-- PROVIDED DATA follows --
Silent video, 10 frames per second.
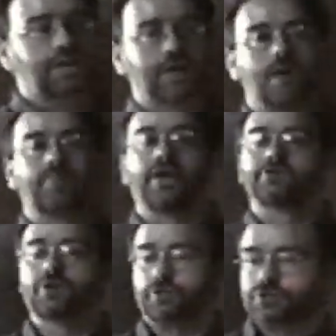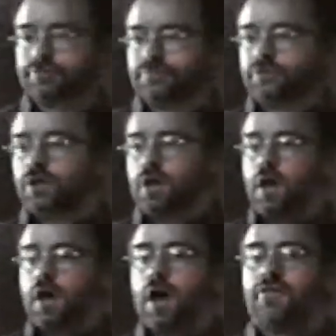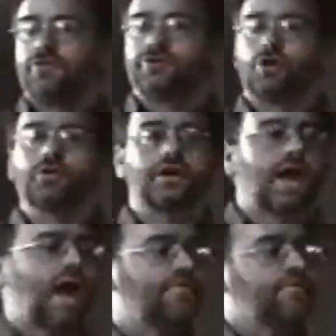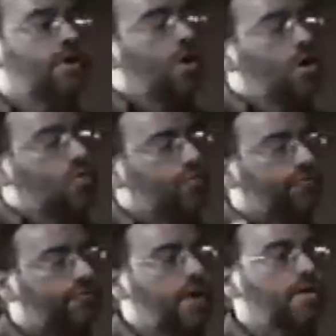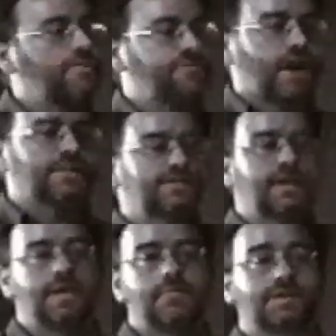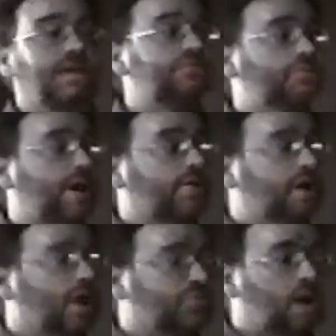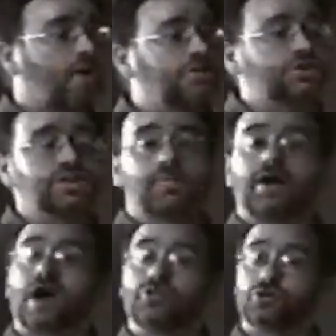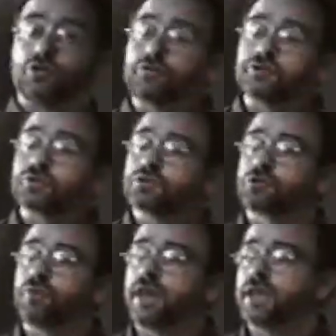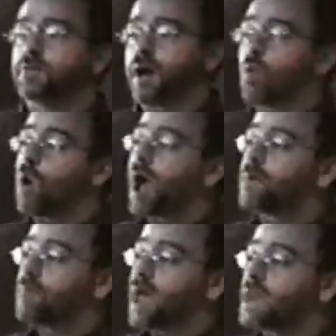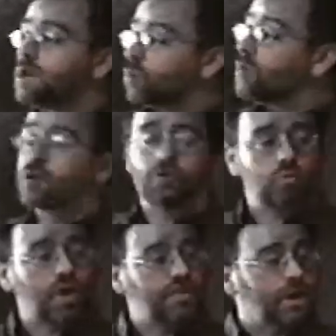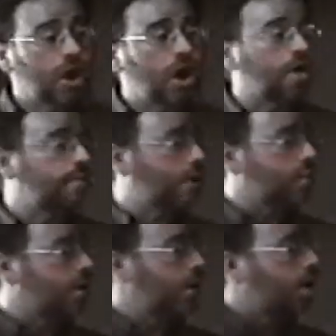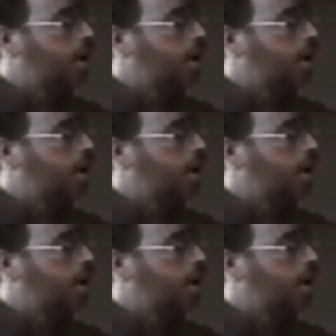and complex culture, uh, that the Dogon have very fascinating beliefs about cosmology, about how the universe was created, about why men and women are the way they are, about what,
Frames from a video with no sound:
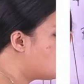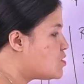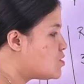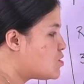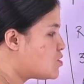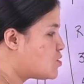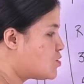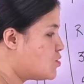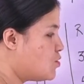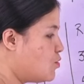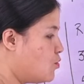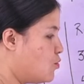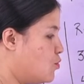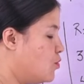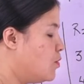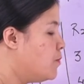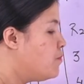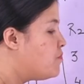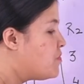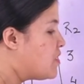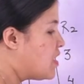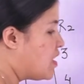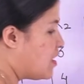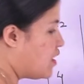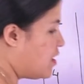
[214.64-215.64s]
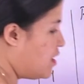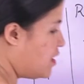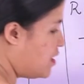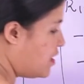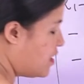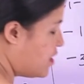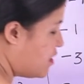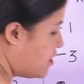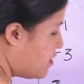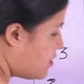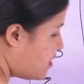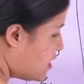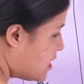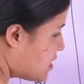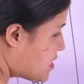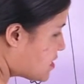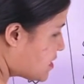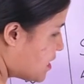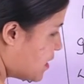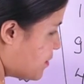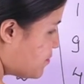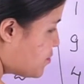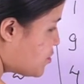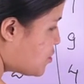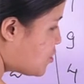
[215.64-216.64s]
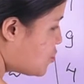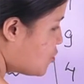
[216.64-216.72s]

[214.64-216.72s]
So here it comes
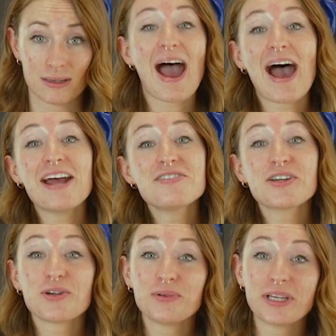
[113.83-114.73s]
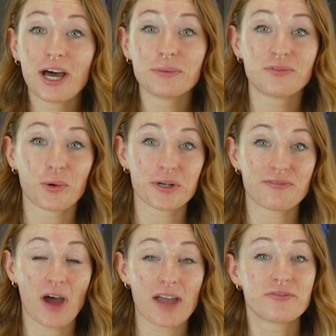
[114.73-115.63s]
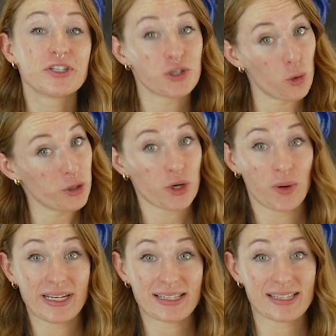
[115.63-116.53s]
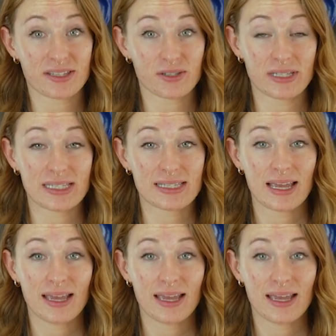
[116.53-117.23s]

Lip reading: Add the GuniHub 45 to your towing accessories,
-- PROVIDED DATA concluded --
▶ [WHAT TO PRODUCE]: Leave the pictures out and write out every entry exactly as given.

▶ [SOLUTION TO THIS PROBLEM]:
Silent video, 10 frames per second.
and complex culture, uh, that the Dogon have very fascinating beliefs about cosmology, about how the universe was created, about why men and women are the way they are, about what,
Frames from a video with no sound:
[214.64-215.64s]
[215.64-216.64s]
[216.64-216.72s]

[214.64-216.72s]
So here it comes
[113.83-114.73s]
[114.73-115.63s]
[115.63-116.53s]
[116.53-117.23s]

Lip reading: Add the GuniHub 45 to your towing accessories,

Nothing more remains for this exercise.